Can You Explain OpenVPN Encryption?

Can You Explain OpenVPN Encryption? (Simple)

Sure we can!  To keep it simple, encryption on OpenVPN type VPN services serves two basic purposes.  First, it is used for secure authentication.  This is where the VPN service provider securely reads your user/pass information to determine account authenticity.  Second, it is used to establish a secure tunnel between your computer and the server.  The secure tunnel is where the data is transmitted from your computer to the server.

It is important to understand that encryption is used for both purposes.  It is also important to understand that the encryption ratings for either purpose can be different.  For example, 2048bit blowfish on authentication and 256bit AES on the tunnel.

As a general rule of thumb, the higher the level of encryption, the more secure it is but a higher level of encryption also normally means a slower connection.  Most VPN service providers utilize a high level of encryption during authentication (e.g. 1024bit or 2048bit).  Then a lower level of encryption on the tunnel (e.g. 128bit or 256bit).

Can You Explain OpenVPN Encryption? (Advanced)

OpenVPN uses the OpenSSL library to provide encryption of both the data (tunnel) and control (authentication) channels.  It lets OpenSSL do all the encryption and authentication work, allowing OpenVPN to use all the ciphers available in the OpenSSL package.  It can also use the HMAC packet authentication feature to add an additional layer of security to the connection (referred to as an “HMAC Firewall” by the creator).  It can also use hardware acceleration to get better encryption performance.  In actuality, there are a lot of different ways to configure OpenVPN encryption.  Many of the VPN service providers will not only use different bit strength and ciphers, but different configurations entirely.

The authentication process will usually take place using Public-Key Cryptography and/or username and password.
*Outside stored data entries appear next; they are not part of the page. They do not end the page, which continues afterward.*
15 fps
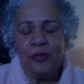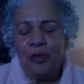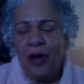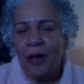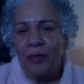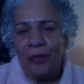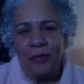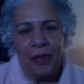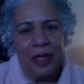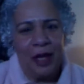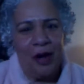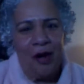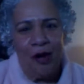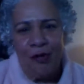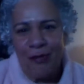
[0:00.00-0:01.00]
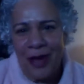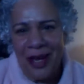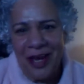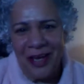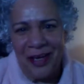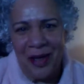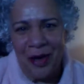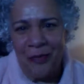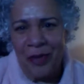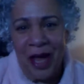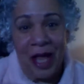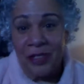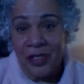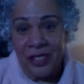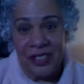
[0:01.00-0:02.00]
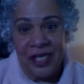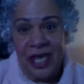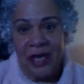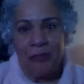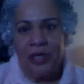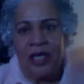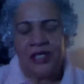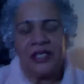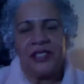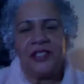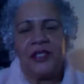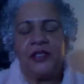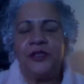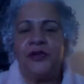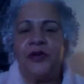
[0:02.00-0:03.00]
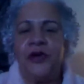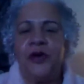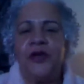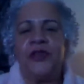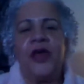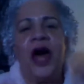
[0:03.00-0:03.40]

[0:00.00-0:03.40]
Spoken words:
probably already know, but I'll just say it because it's the truth.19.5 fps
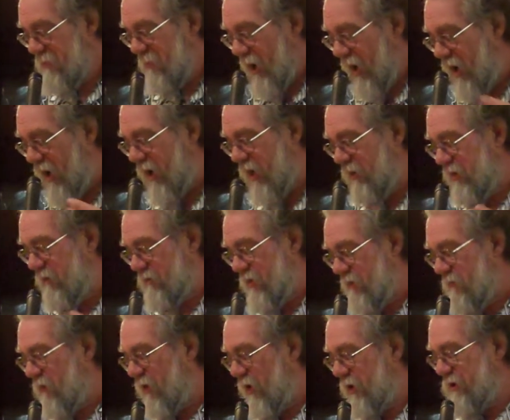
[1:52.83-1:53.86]
All of
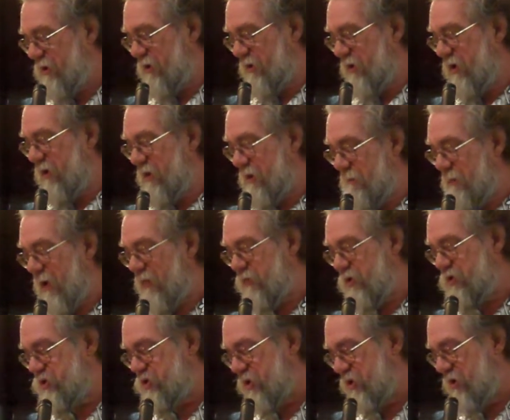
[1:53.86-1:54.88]
them wondering about
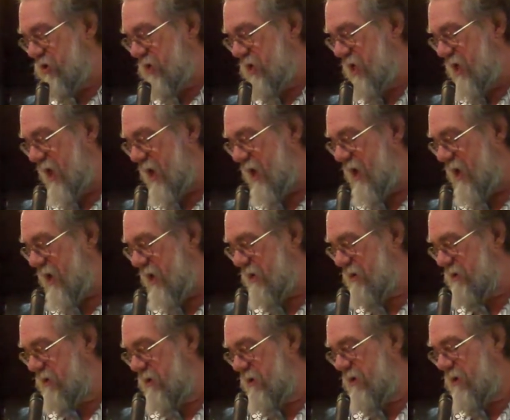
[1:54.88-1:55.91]
the journey
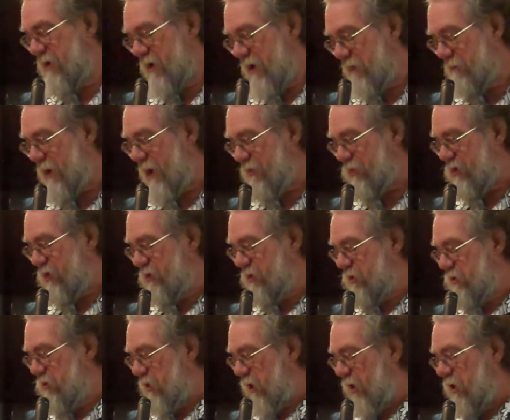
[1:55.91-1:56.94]
ahead, about their
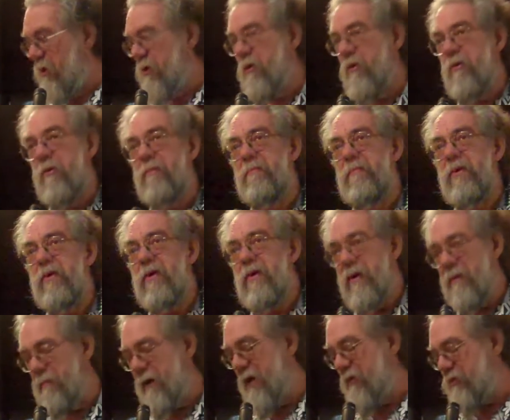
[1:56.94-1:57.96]
new home,
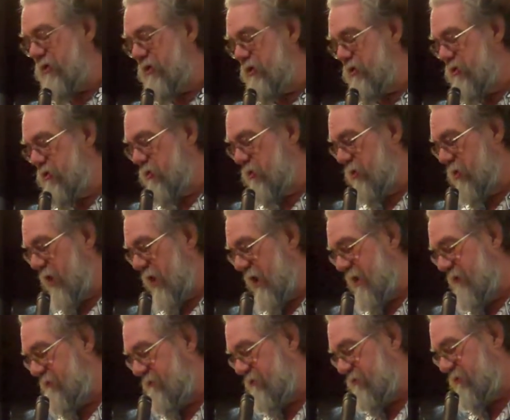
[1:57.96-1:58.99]
about their new
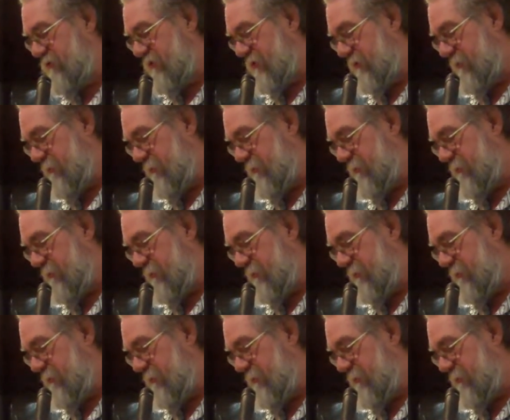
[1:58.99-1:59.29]
life.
When you read advertisements from providers about 2048 bit keys, or 4096 bit keys or something like this, you are reading about the key used during the authentication phase of the communication.

Once authentication has happened, and because Public-Key algorithms are really slow, OpenVPN will switch to Symmetric Cryptography to actually encrypt the data that is sent between you and the VPN server.  This encryption will take place using a given type of symmetric algorithm (AES, Blowfish, Twofish …) and with a given key length (128bit, 192bit, 256bit, 448bit …).  Having longer symmetric keys will increase security but decrease performance (more or less depending on the algorithm selected).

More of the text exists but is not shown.